Interesting to hear her opinion of mi. Must say she over-rated mi. Muahaha...well, not dat i have any objections la.
She oso told mi her history wif her hubby; how dey met, wad dey went thru, & how she finally decided he's the one. The info was helpful. I got to learn quite a fair bit about her & at the same time, i can't help but reflect upon my current own situation based on her told experiences.
She told mi back then, she took 3 days to settle her tix & packed up to fly to Australia. At dat point of time, she even told her mum dat she duno when she will be coming back again. Obviously, her parents were worried sick about her, & even tot she was on the run coz she committed a crime. Wahaha.

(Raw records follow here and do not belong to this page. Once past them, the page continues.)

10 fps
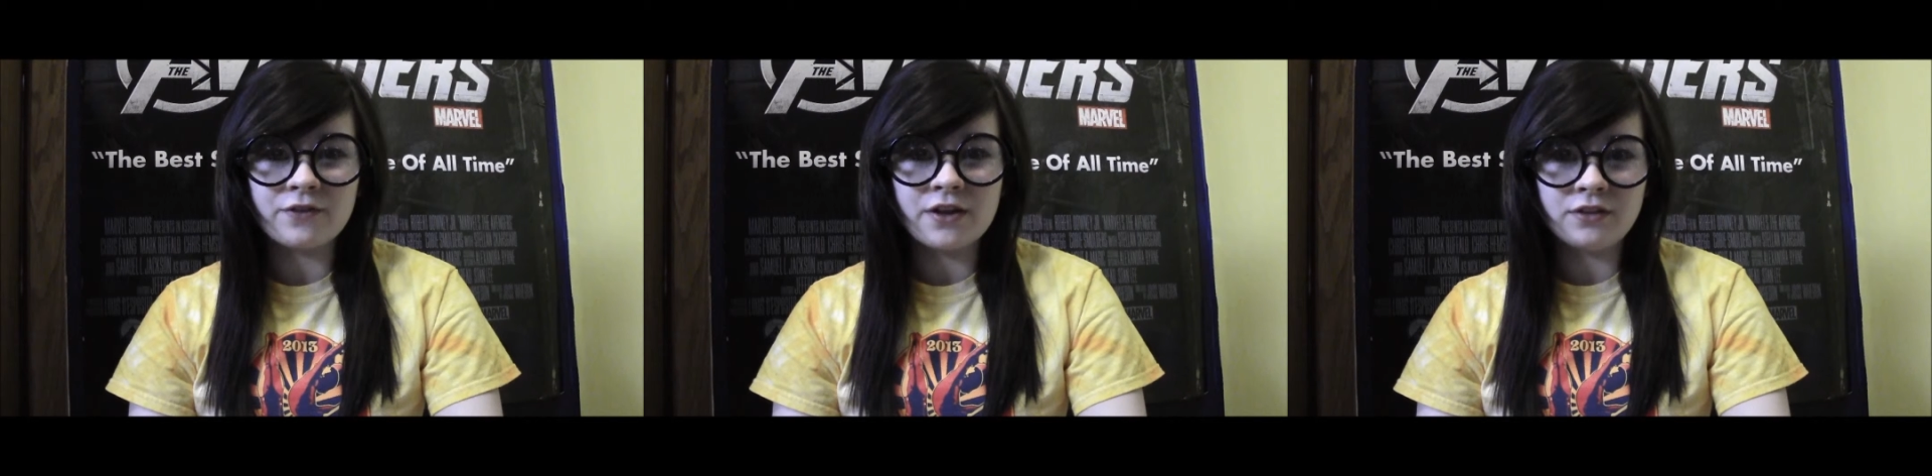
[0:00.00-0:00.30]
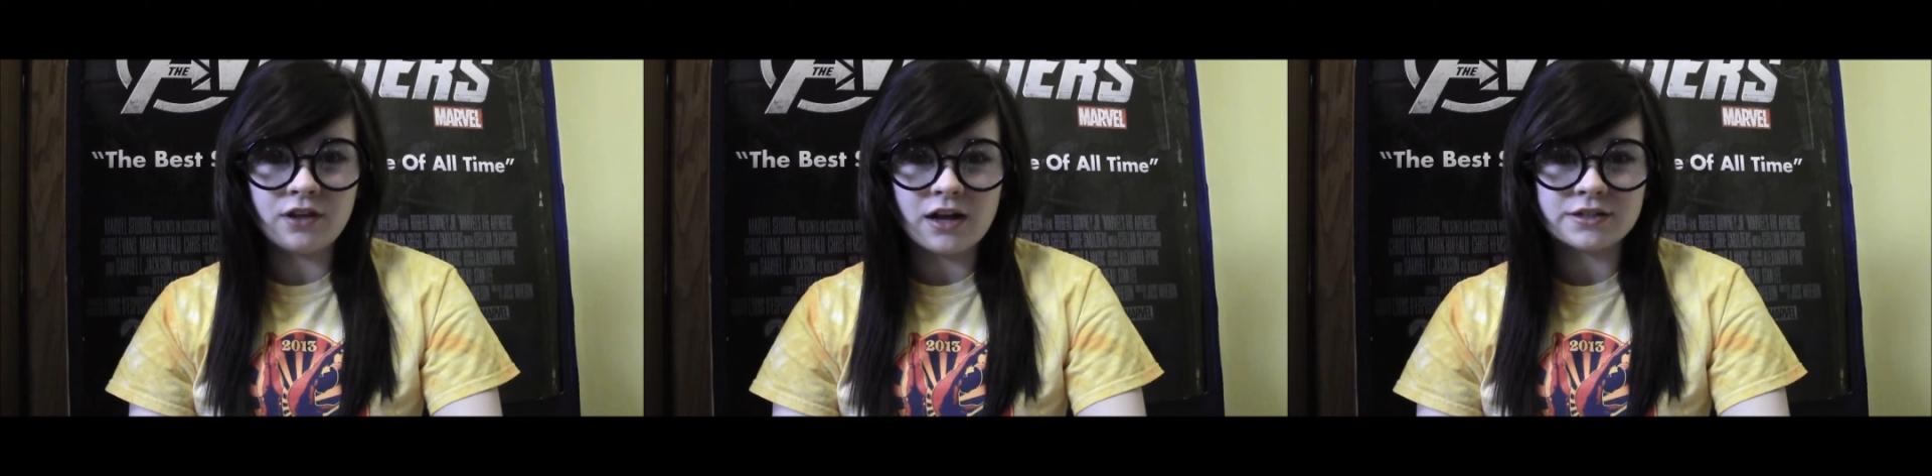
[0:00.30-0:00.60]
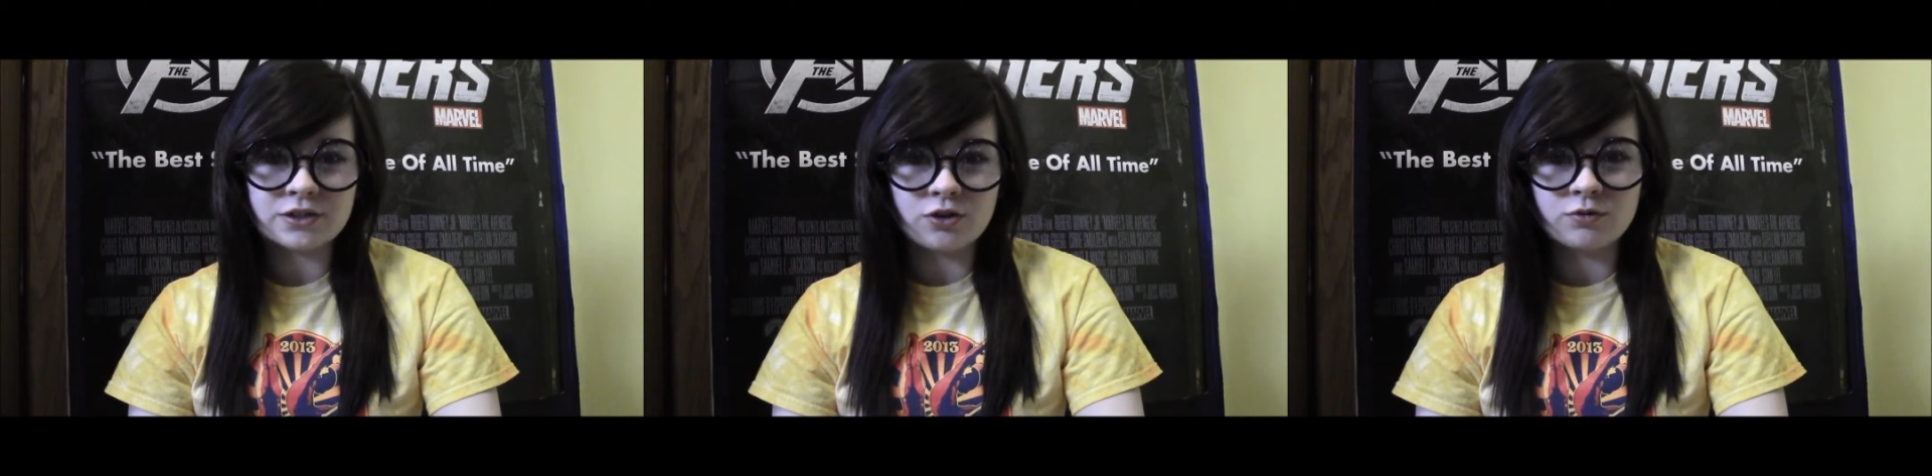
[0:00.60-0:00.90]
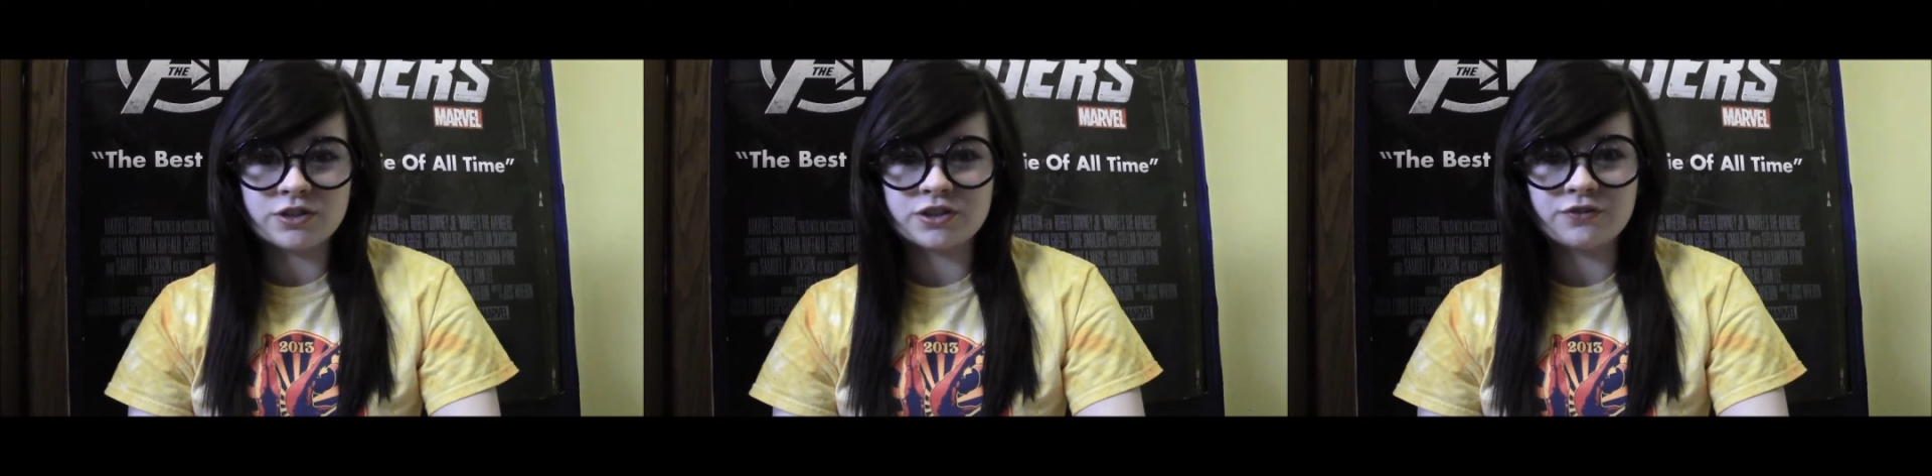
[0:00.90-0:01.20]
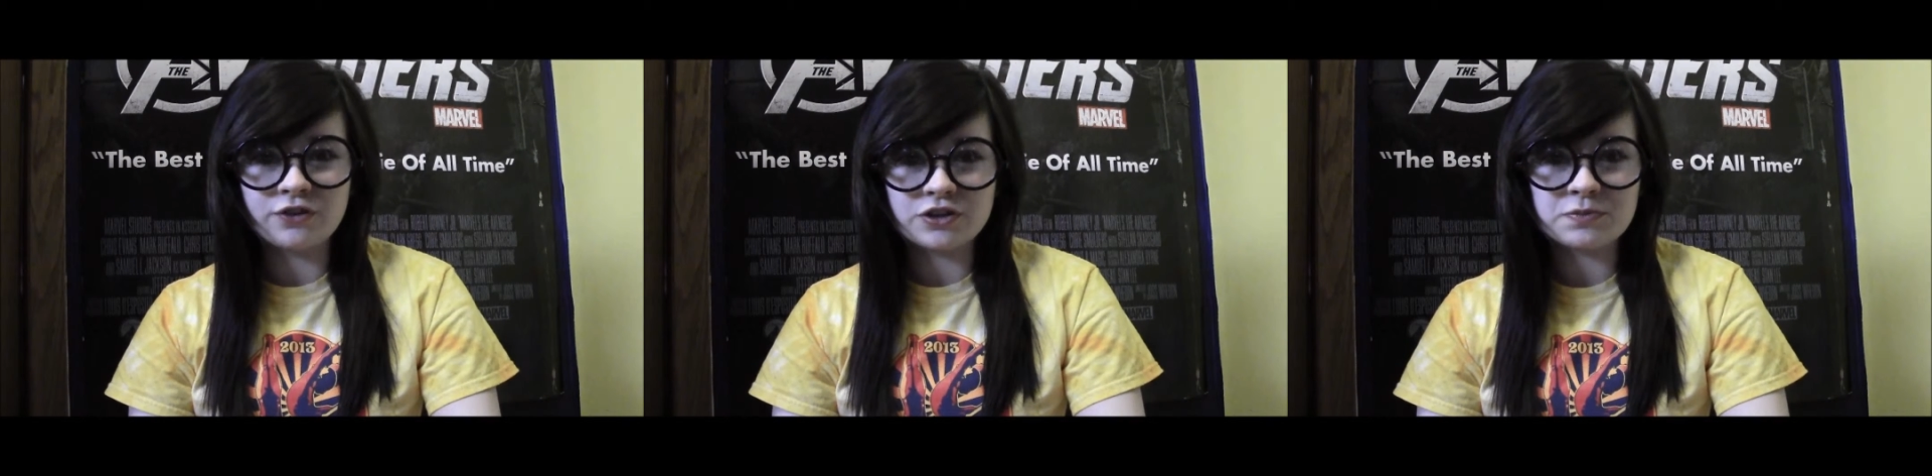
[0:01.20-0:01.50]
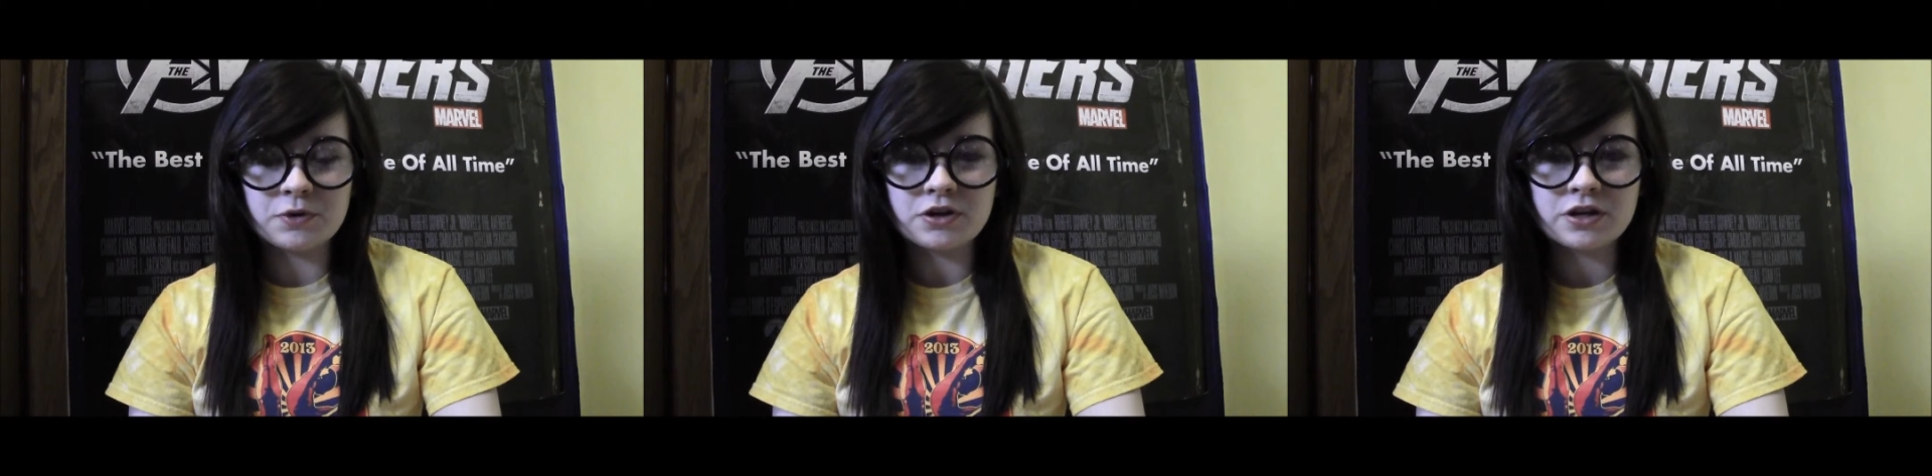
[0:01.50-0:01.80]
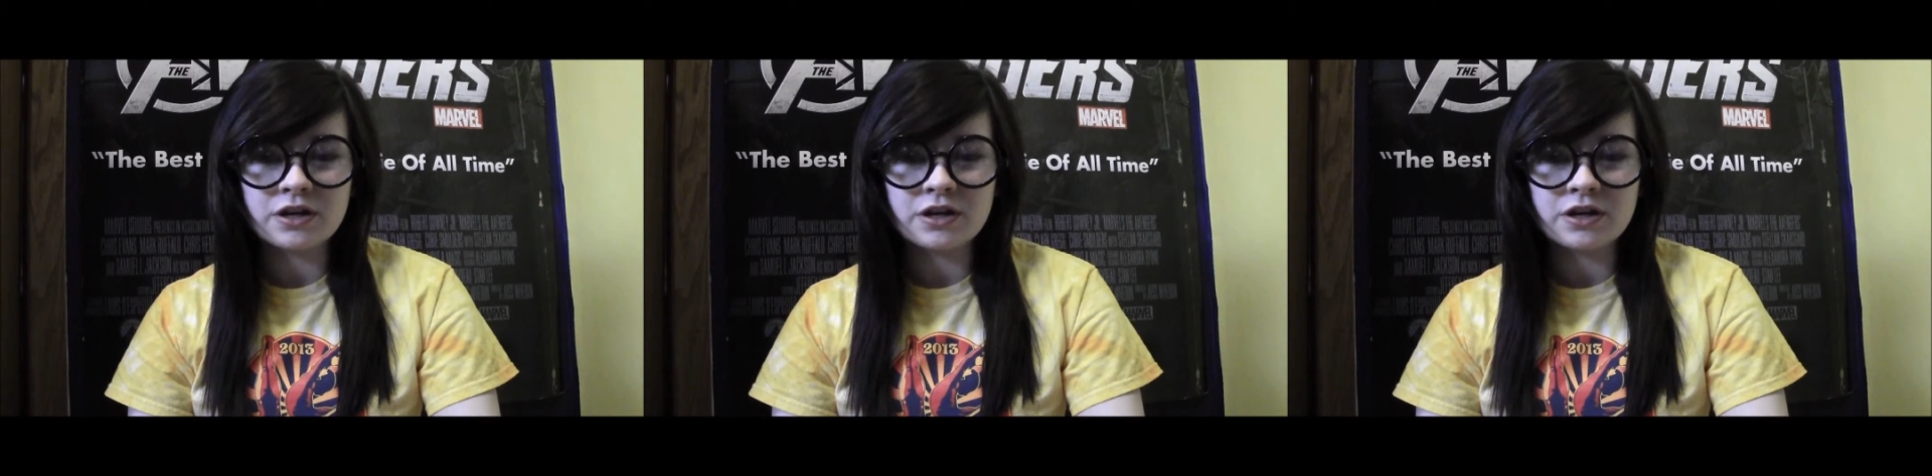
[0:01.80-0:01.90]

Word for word: read The Lost Soul, which is the first book,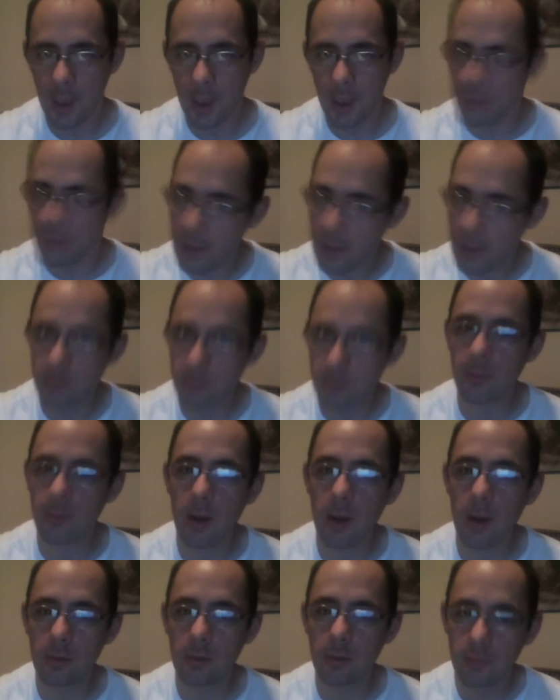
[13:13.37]
And that was
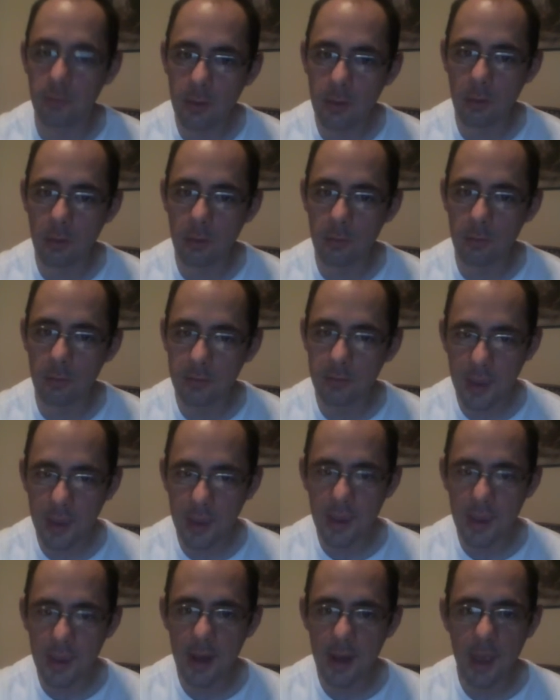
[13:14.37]
my review of
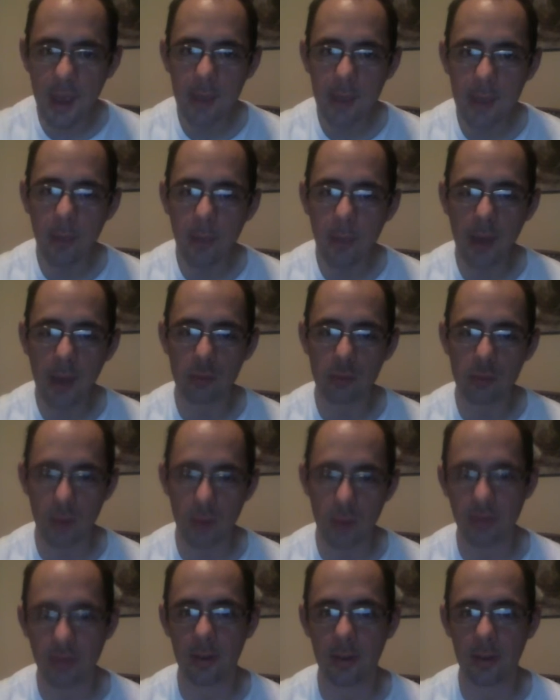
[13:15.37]
TNA Impact
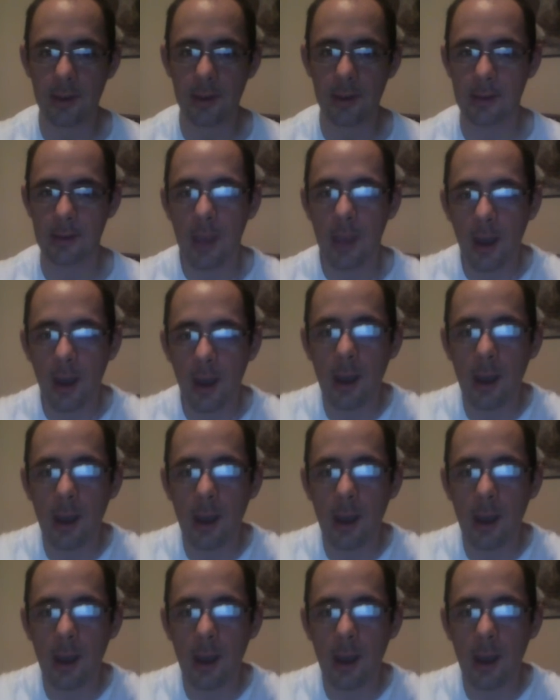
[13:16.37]
Wrestling.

She lost contact wif her then-bf-now-hubby when she went over but of coz, gradually down the road, she realised he is still the one for her after all dis while, despite him not being her typical dream guy.
There is oni 1 reason for her turn-back; she noes dat he will alwaz love her more than she loves him. I must agree dat, women totally dig dat, even if it comes across as a selfish point of view.
And she said dis, "Even tho when i'm wif him, i m forced to start making some decisions which i dun like to do, but i dun wanto spend my life treasuring a guy more than he treasures mi."
Well. I've gotto say, i alwaz appreciate opinions from a woman's point of view. Nothing beats having a hart to hart tok wif a gurlfren.
Reli......Nothing. Maybe not even shyapping.